Rehabilitating a Kansas Sewer System with Centrifugally Cast Concrete Pipe
By Angus W. Stocking, L.S. Mar 01, 2013
About 18 months ago, when he was just settling into his new job as stormwater and conservation superintendent of Hays, Kan., Nicholas A. Willis decided to take a closer look at the stormwater sewers underneath picturesque brick streets in the city’s center.
He knew from records that the sewer was 48-in., arched CMP, and a little more than 50 years old. That’s nearing the maximum lifespan for CMP, so Willis wasn’t expecting to find the pipe in perfect condition — still, what he did find surprised him.
“Basically, it was a cave,” Willis says. “Pipe had rusted out and been washed downstream, so I was shining my flashlight at an earth void and could see the under layer of the brick street. That’s just 6 in. of mesh-reinforced concrete, and we get semis and school buses in that part of town… I’m amazed it held up.”
After closing the street and initiating emergency repairs, the department inspected all of the large-diameter CMP in the Hays’ system. “Actually, given that this pipe dates back to the early 1950s, it’s performed pretty well,” Willis says. “We have high pH soil, so pipe wasn’t being eaten from the outside. But 50-plus years is a long time.”
In fact, the system-wide inspection revealed about 300 ft of collapsing sewer that was immediately addressed by trenching and replacement. And with that work done, there was still several thousand feet of pipe with rotted-out inverts or other significant damage. Some of it ran underneath brick streets for hundreds of feet and replacement by trenching would have been expensive — about $490/lf — and would have seriously disrupted downtown traffic.
So Willis evaluated several trenchless methods. “We looked at just about everything, including two types of [cured-in-place pipe] CIPP,” he says. “Centri-Pipe was the best on price by far. For large-diameter pipe, nothing else was even close.”
The Right Solution for HaysCentri-Pipe is a proven centrifugally cast concrete pipe (CCCP) rehabilitation method developed by AP/M Permaform. Basically, a spincaster is inserted into pipe and withdrawn at a calculated speed while applying thin layers of structural grout or epoxy mortar. The finished product is smooth and tightly bonded, waterproof, and it doesn’t significantly reduce inner diameter or flow. It’s especially efficient and cost-effective on large diameter pipe. The Florida Department of Transportation, for example, has used the system to rehabilitate 13-ft diameter sewers.
Crucially for Hays, Centri-Pipe is completely structural and adheres tightly to most substrates, including CMP. It’s as if a new concrete pipe is built into the sewer, and the condition of the failing existing pipe doesn’t affect the performance of the new pipe. Willis decided to test Centri-Pipe by rehabilitating 968 ft of 30-in. and 48-in. sewer in 2011, before committing to it as the prime solution for all of Hays’ failing sewers.

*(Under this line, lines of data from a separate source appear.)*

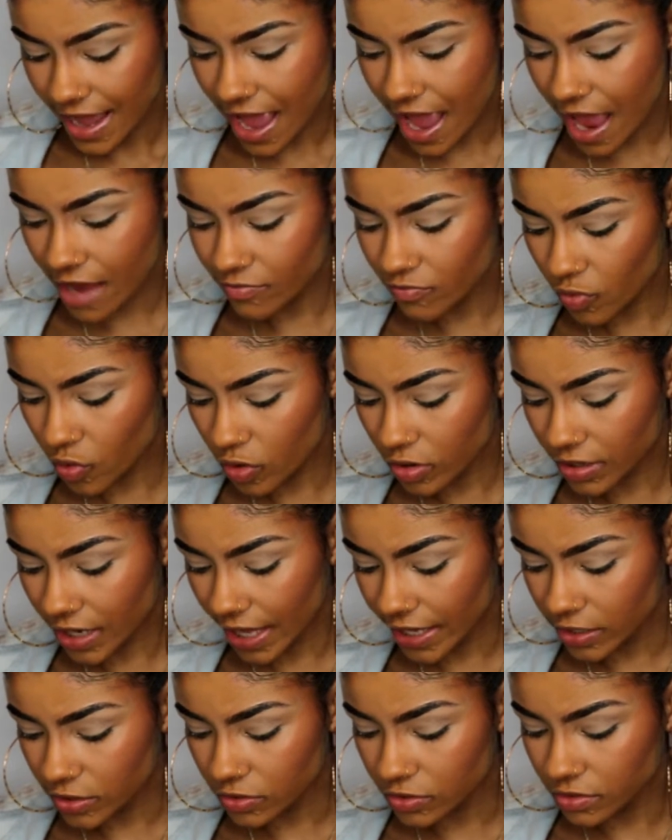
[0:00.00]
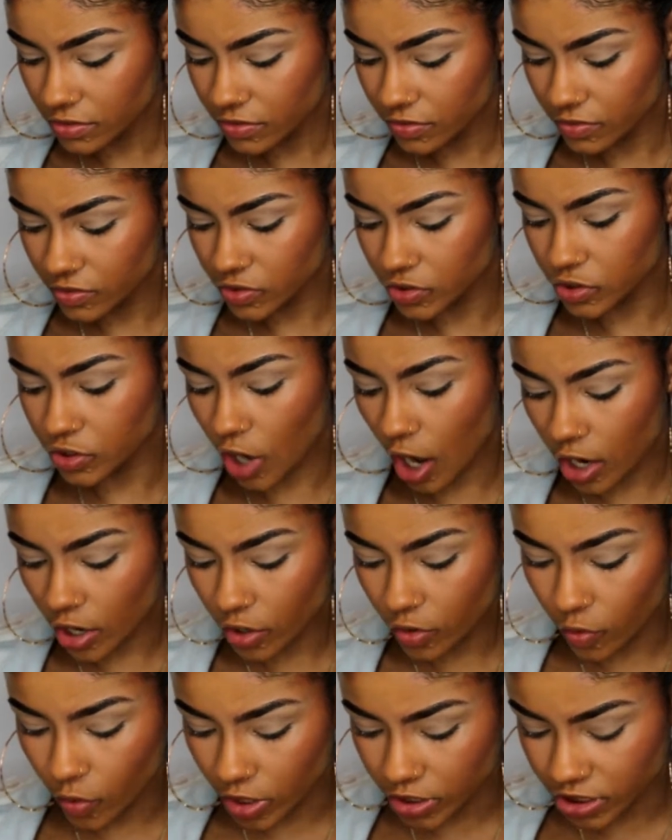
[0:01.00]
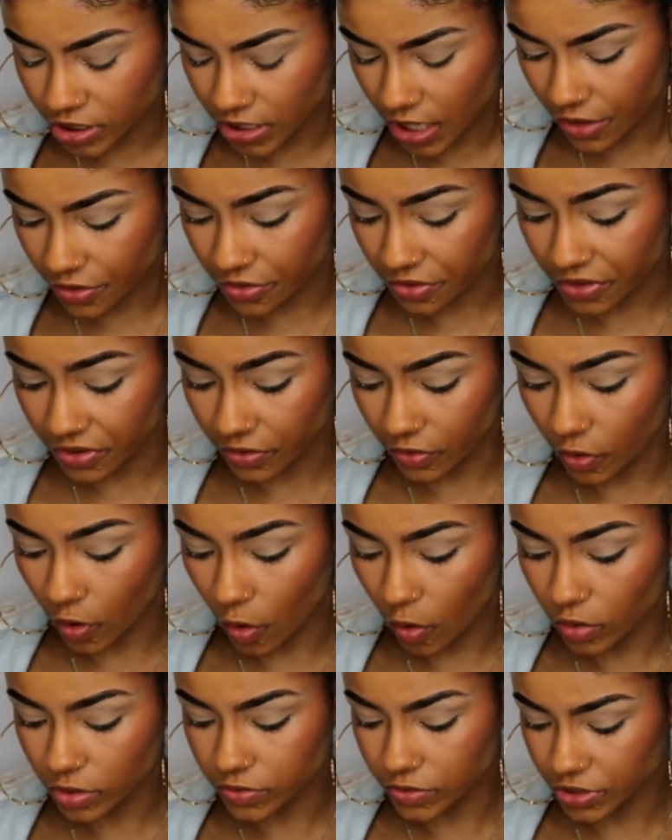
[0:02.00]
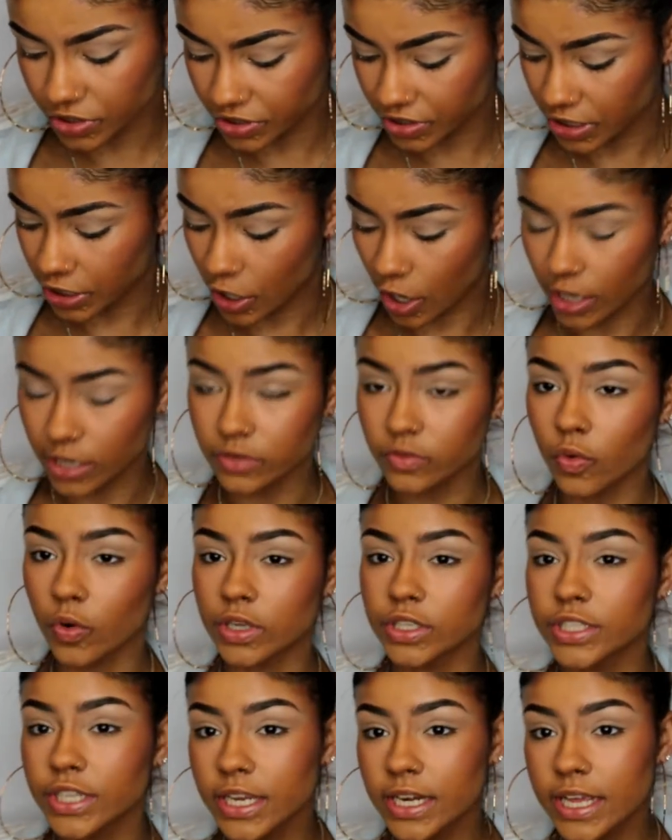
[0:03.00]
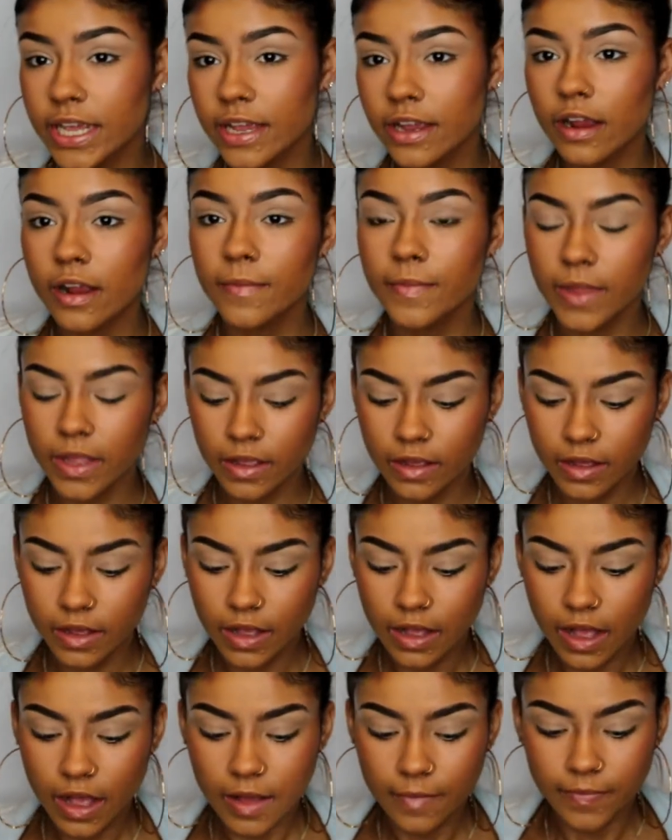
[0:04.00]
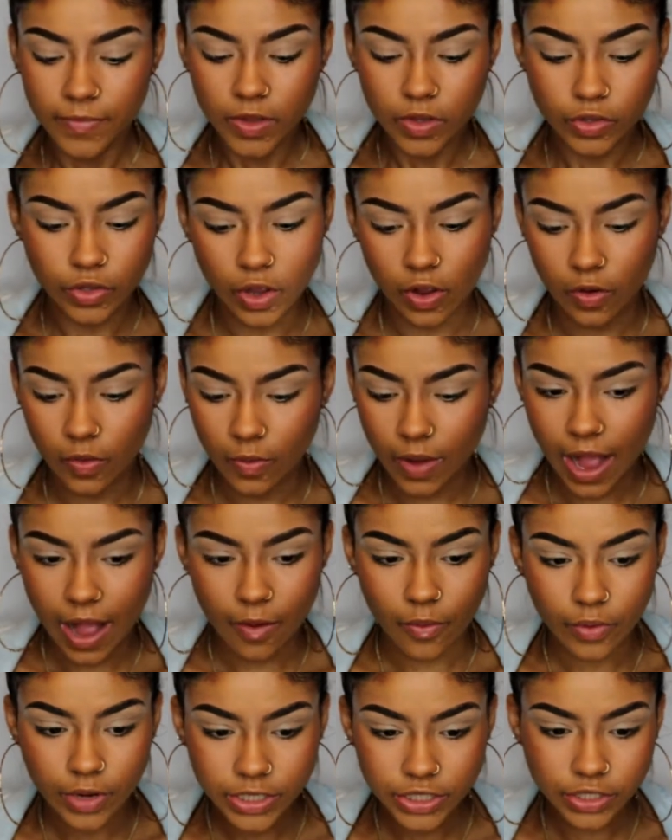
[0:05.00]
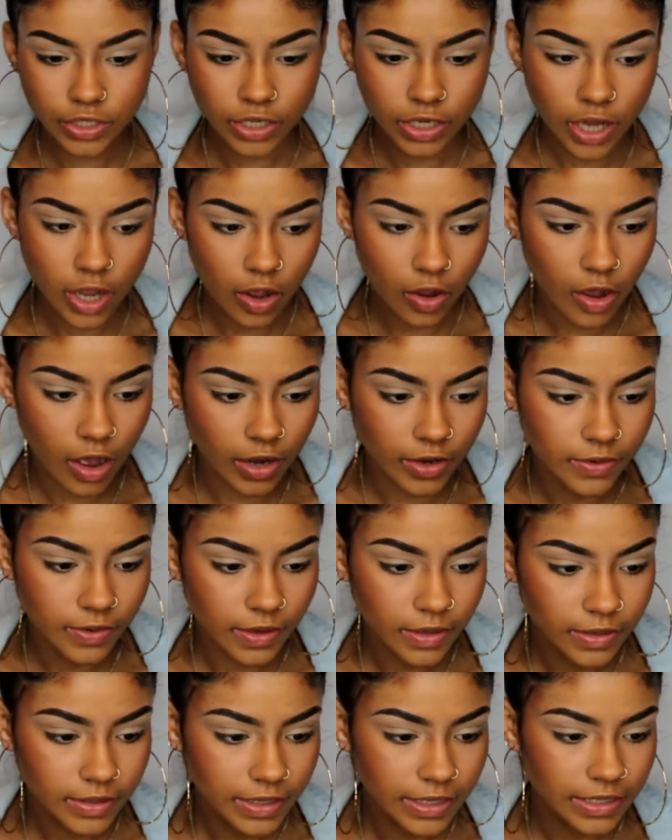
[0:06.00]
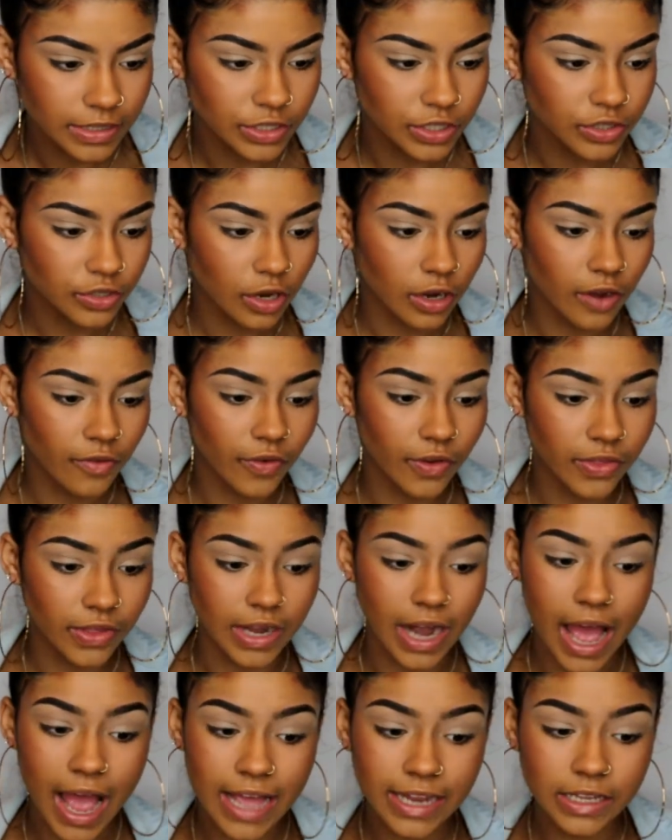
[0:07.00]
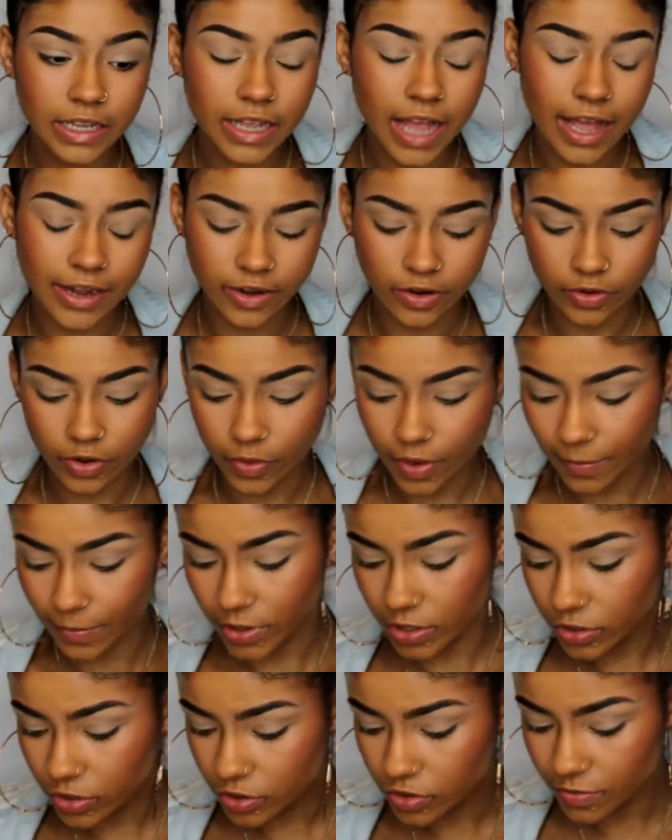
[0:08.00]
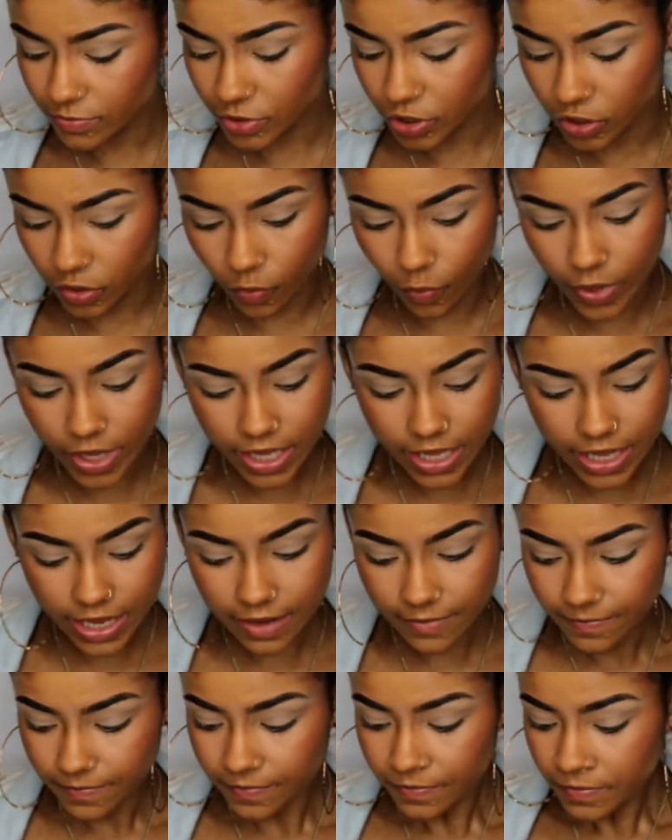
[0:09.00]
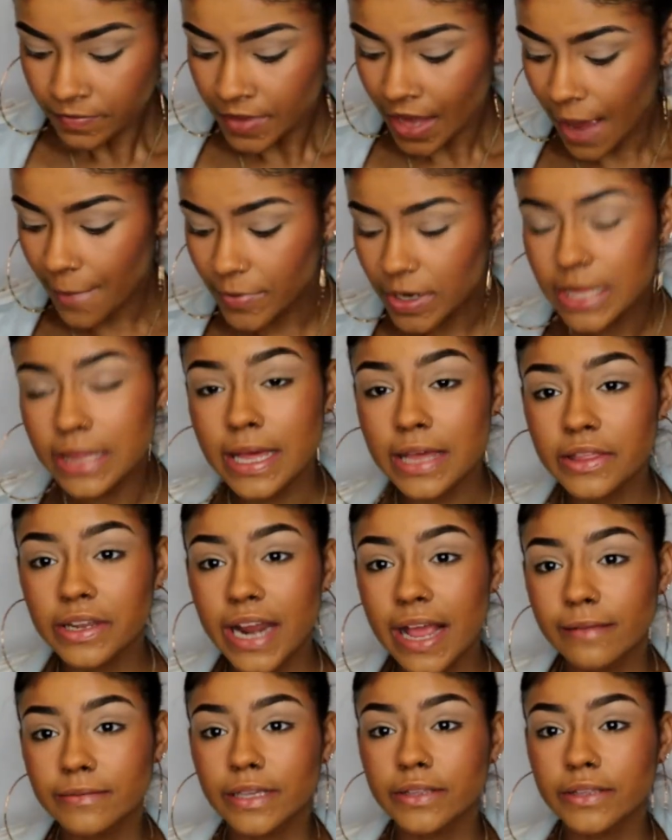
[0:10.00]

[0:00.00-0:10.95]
and more like darker oranges other than golds, which is the darkest orange in here. So we're just gonna go on and just start off with an eye look. I don't know what I'm gonna do. I'm just gonna wing it. I'm gonna say the names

“We wanted to see how it performed and how it cured out over winter,” Willis explains. “It did fine — there were some hairline cracks, like you would see in any concrete work, but after a year, it is all holding up very well with no shedding.”
So in 2012, Hays rehabilitated an additional 2,500 ft of pipe, and Willis anticipates about 2,000 ft each year for a few more years. Costs work out to $180/lf, with almost no traffic disruption. “Really, with the amount of work that has to be done, I don’t know how else we’d be able to catch up,” Willis says. “For efficiency and cost, this has been a great solution for us.”
Since the CMP in Hays is arched and concrete is applied by a spincaster, Willis says the new concrete was thicker ‘at ten and two’ but that this doesn’t really affect performance. Most pipe required two or three passes, one to fill in and smooth out pipe corrugations, and one or two additional layers to add strength. One-inch layer thicknesses were specified, and inspection was done with a fairly low-tech method.
“We just drilled into it in a few places, until we got to metal,” Willis explains. “We found that coverage was even and predictable and we didn’t need to drill into too many places.”
The contractor, Blue Nile Contractors of Kansas City, was paid when layer thickness met specification, and in a few cases a partial payout was made until an additional layer was added.
Finding out that you’ve inherited a sewer system with failing pipe — and some pipe that has actually crumbled and washed away — isn’t the most pleasant way to start a new job. But Willis adapted quickly and has already addressed the most critical pipe in the system.
“We’re in a lot better shape after just two years, and Centri-Pipe is a big part of that,” he says. “Actually, given our time frame and revenue, I don’t see how we could do without something like this. To any cities or agencies on the fence about it, I certainly recommend giving it a try.”
Angus W. Stocking, L.S. is a licensed land surveyor and fulltime infrastructure writer.